> **Exercise prompt**: No pictures belong in the copy. Restate the rest of the data exactly.

═════ Data records

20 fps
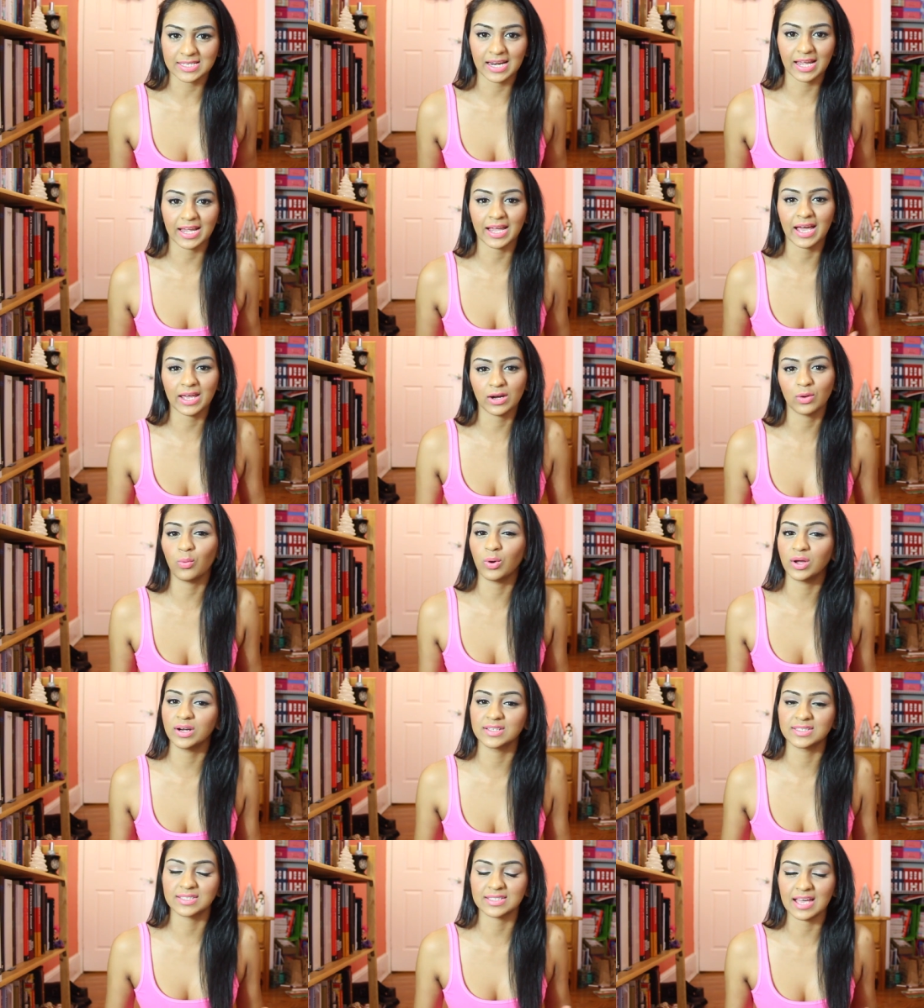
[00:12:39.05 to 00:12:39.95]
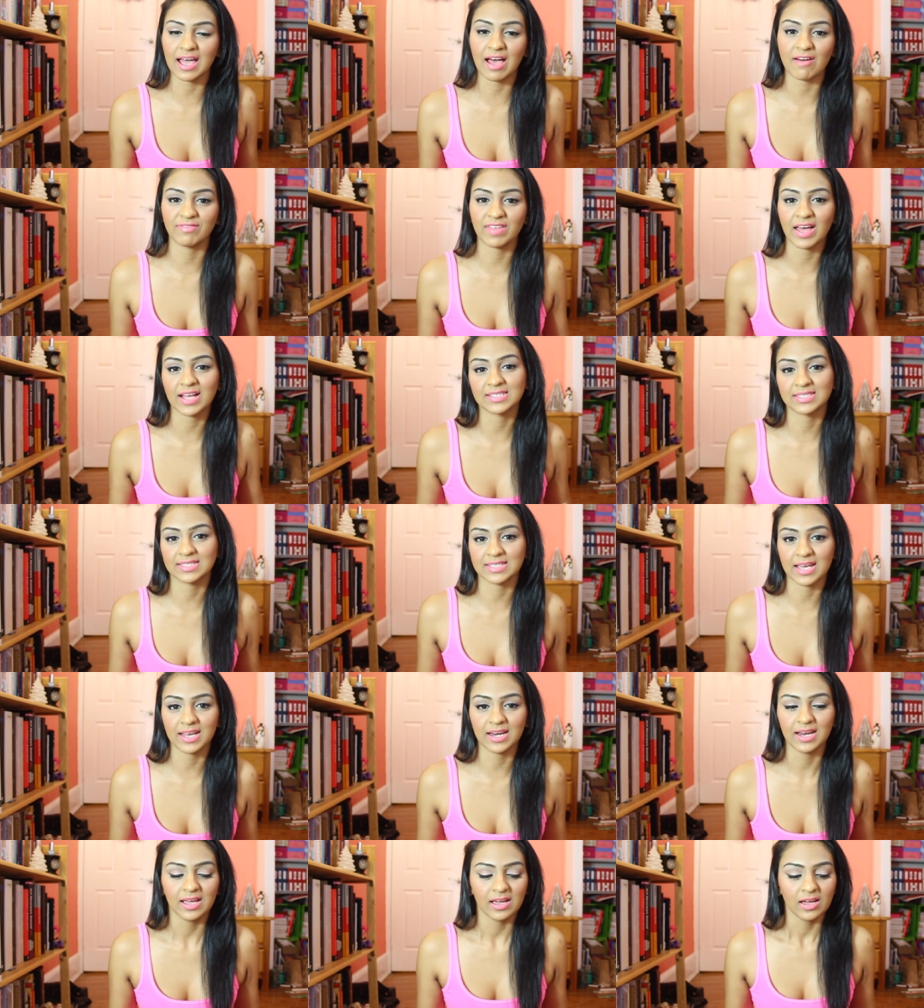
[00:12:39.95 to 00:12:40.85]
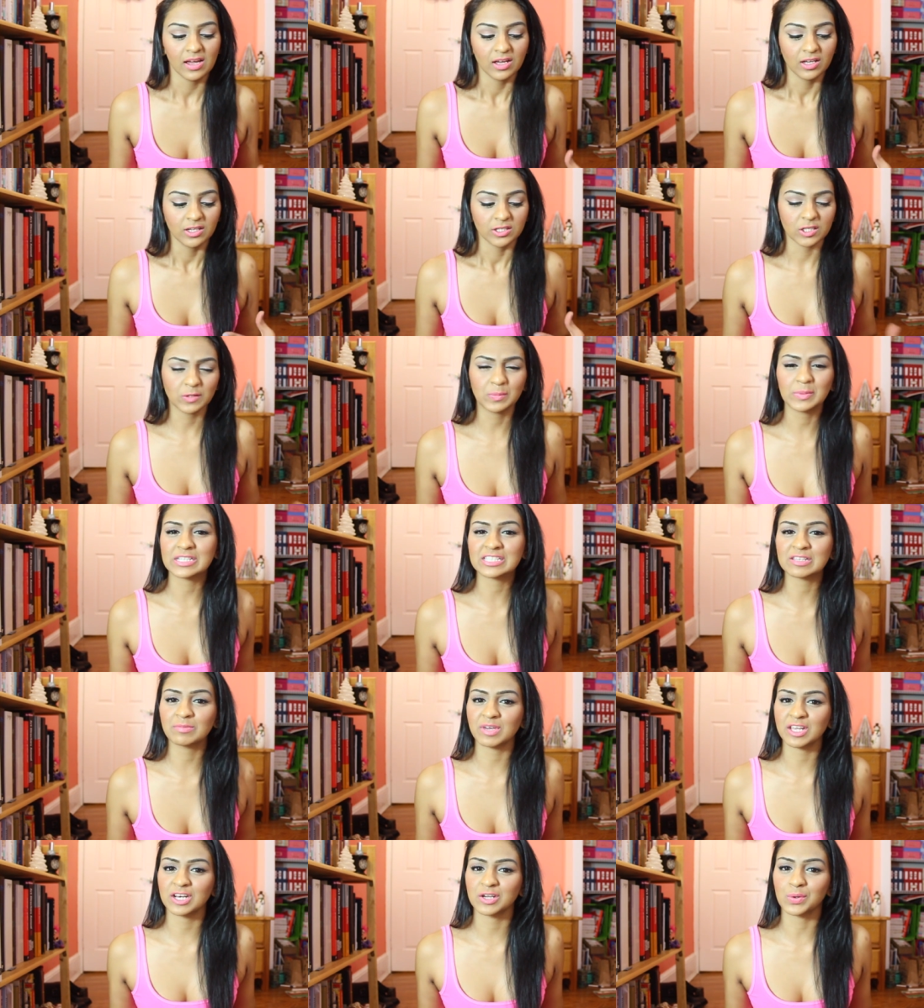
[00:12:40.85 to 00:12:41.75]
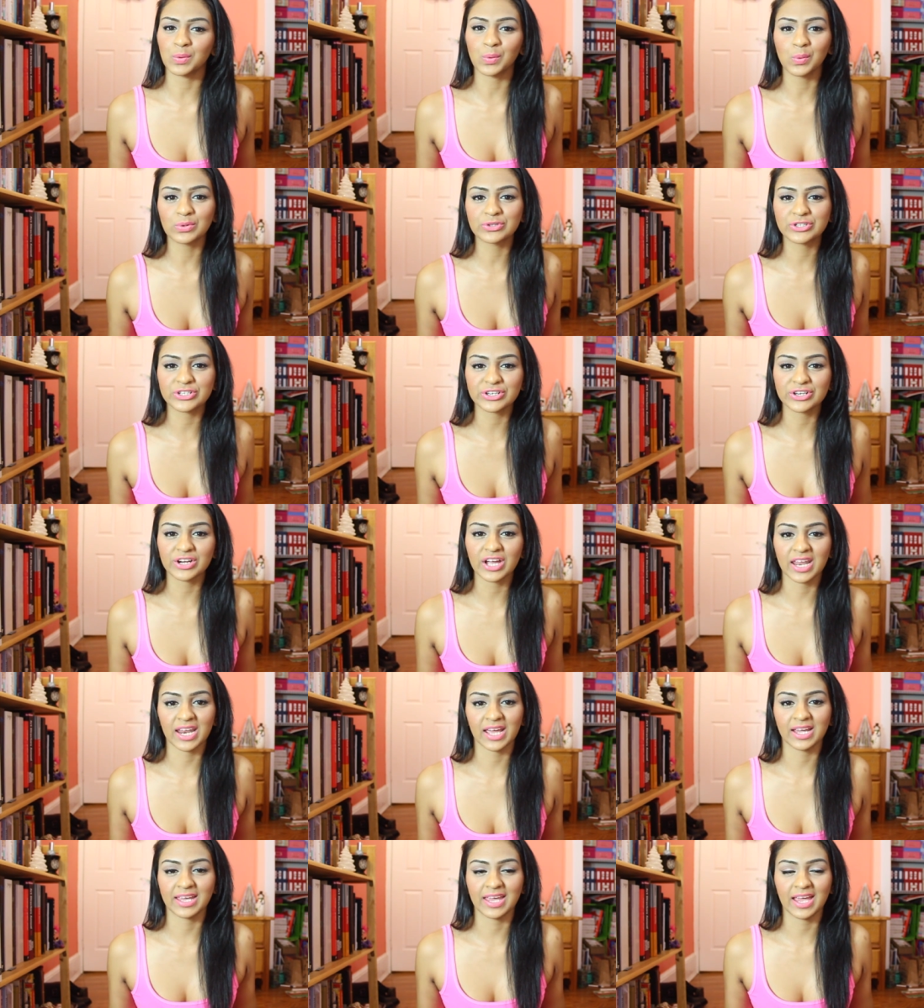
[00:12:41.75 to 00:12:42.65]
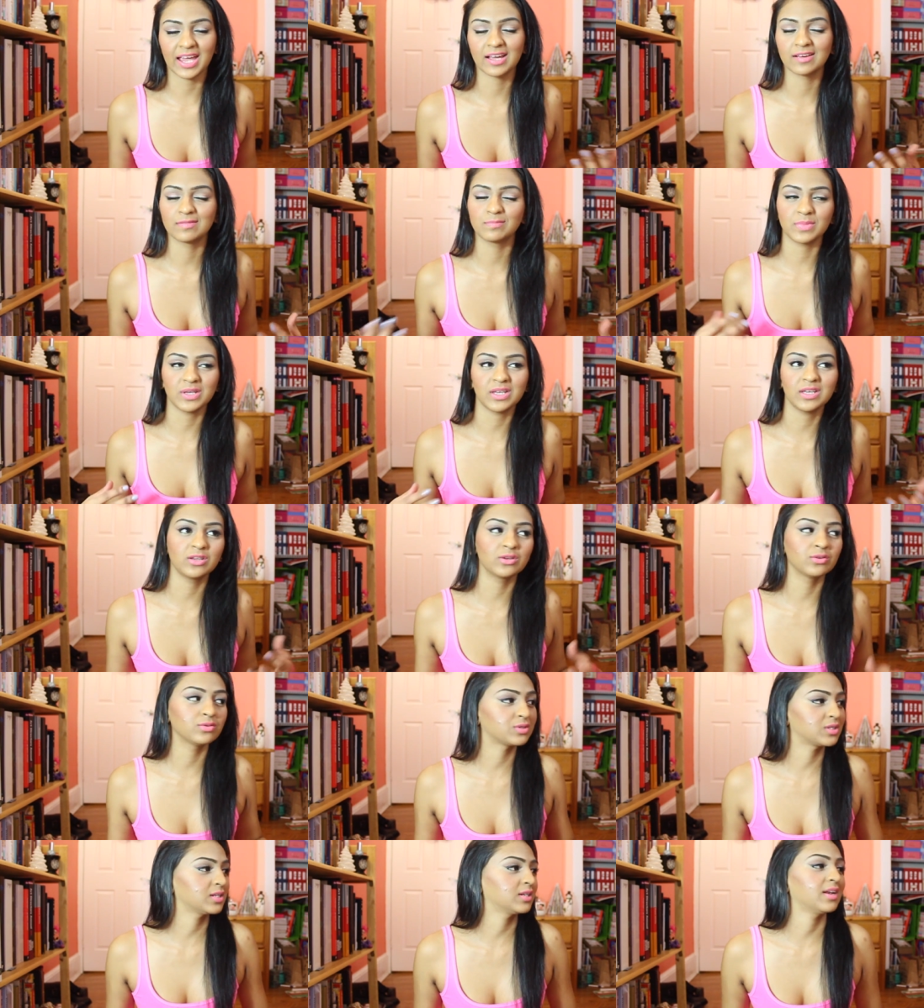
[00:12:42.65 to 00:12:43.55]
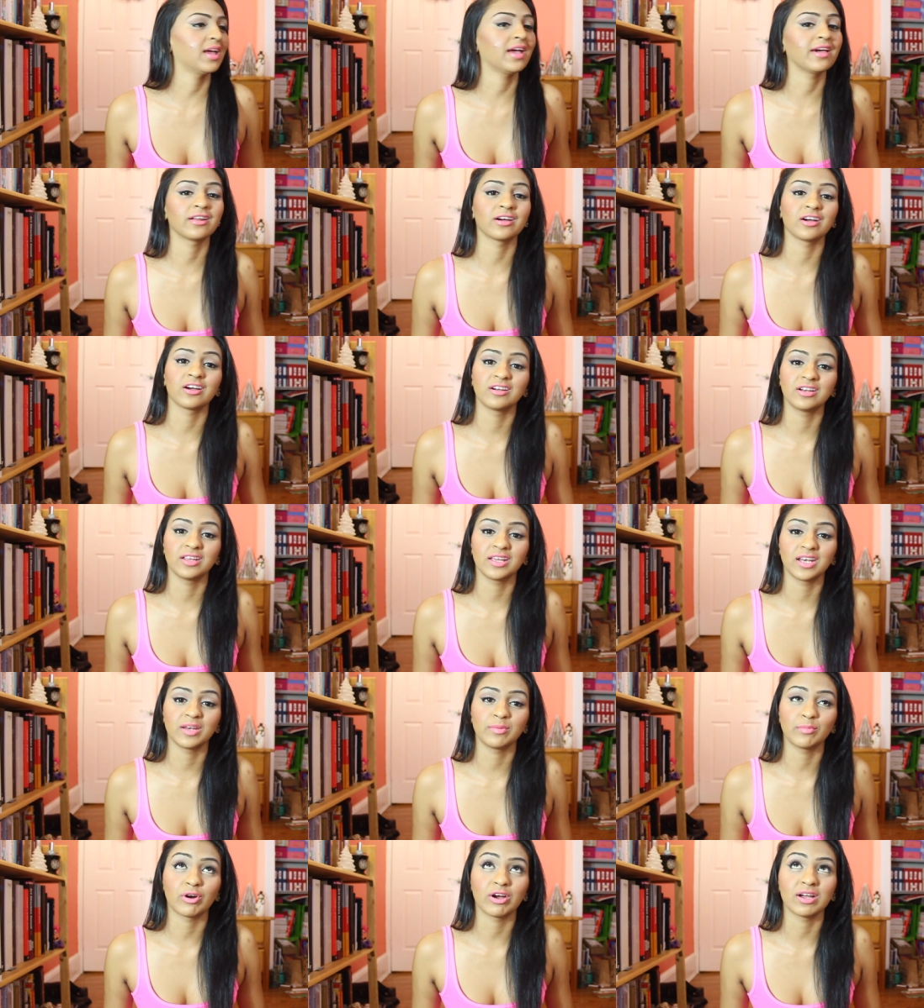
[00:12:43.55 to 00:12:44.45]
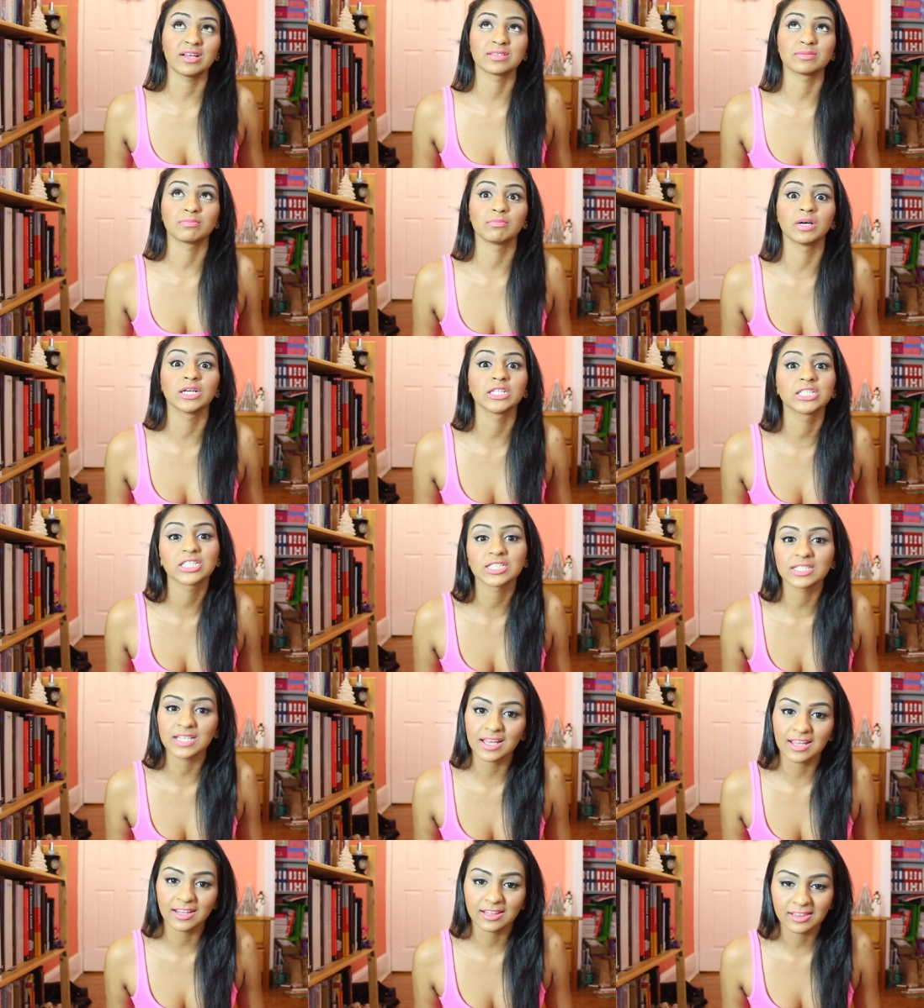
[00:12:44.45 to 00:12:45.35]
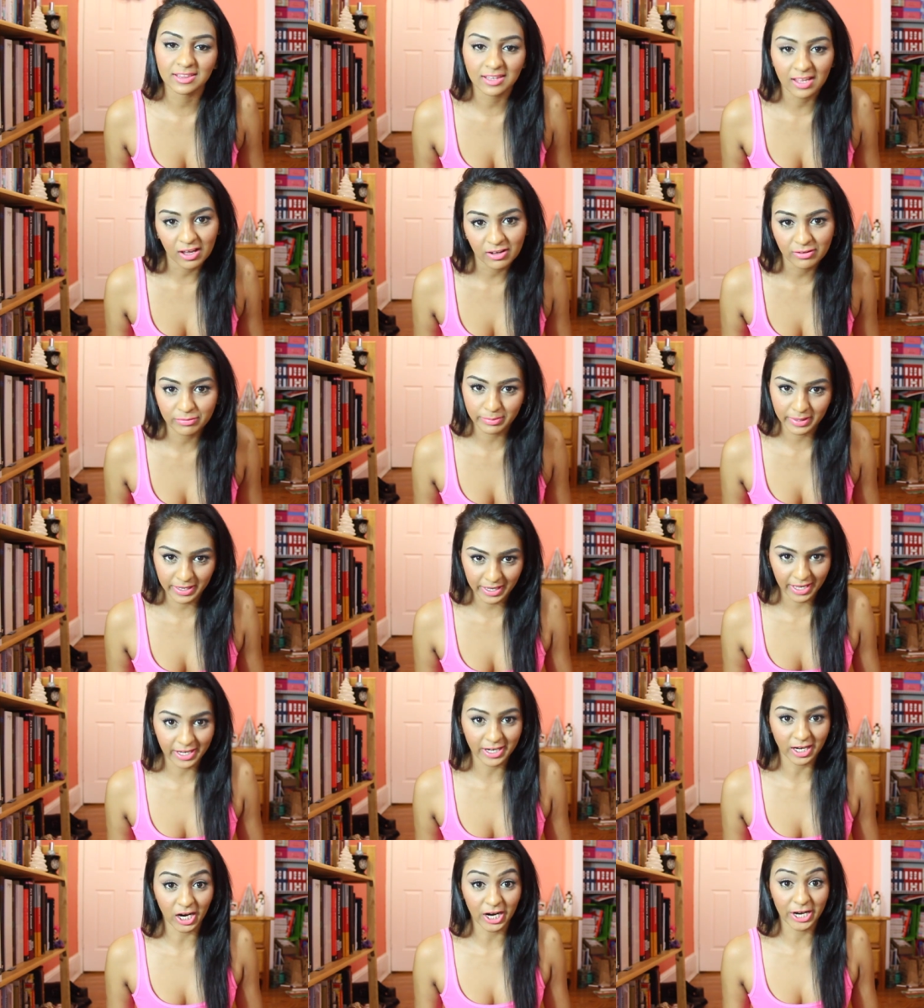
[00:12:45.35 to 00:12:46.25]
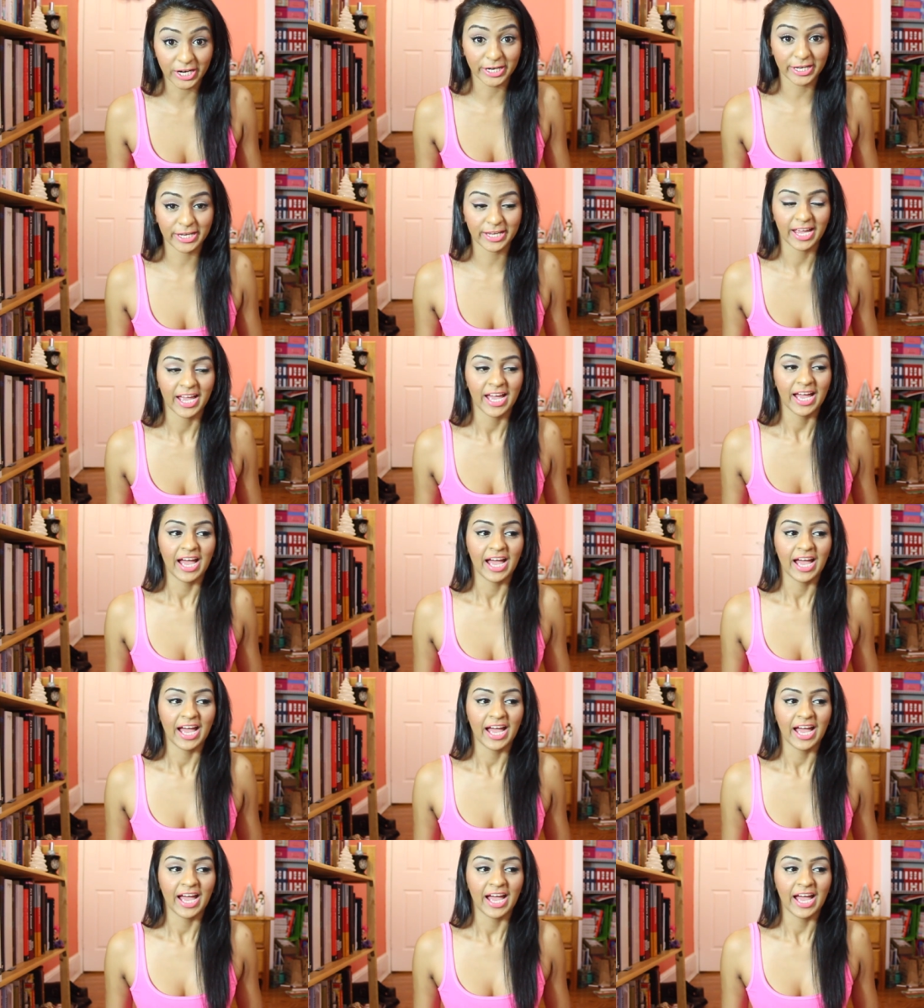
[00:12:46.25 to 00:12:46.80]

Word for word: And I kind of wanted to have that scent just because I'm getting older and I can't be using Ed Hardy anymore as much as I love my Ed Hardy.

══════════

> **Task answer**:
20 fps
[00:12:39.05 to 00:12:39.95]
[00:12:39.95 to 00:12:40.85]
[00:12:40.85 to 00:12:41.75]
[00:12:41.75 to 00:12:42.65]
[00:12:42.65 to 00:12:43.55]
[00:12:43.55 to 00:12:44.45]
[00:12:44.45 to 00:12:45.35]
[00:12:45.35 to 00:12:46.25]
[00:12:46.25 to 00:12:46.80]

Word for word: And I kind of wanted to have that scent just because I'm getting older and I can't be using Ed Hardy anymore as much as I love my Ed Hardy.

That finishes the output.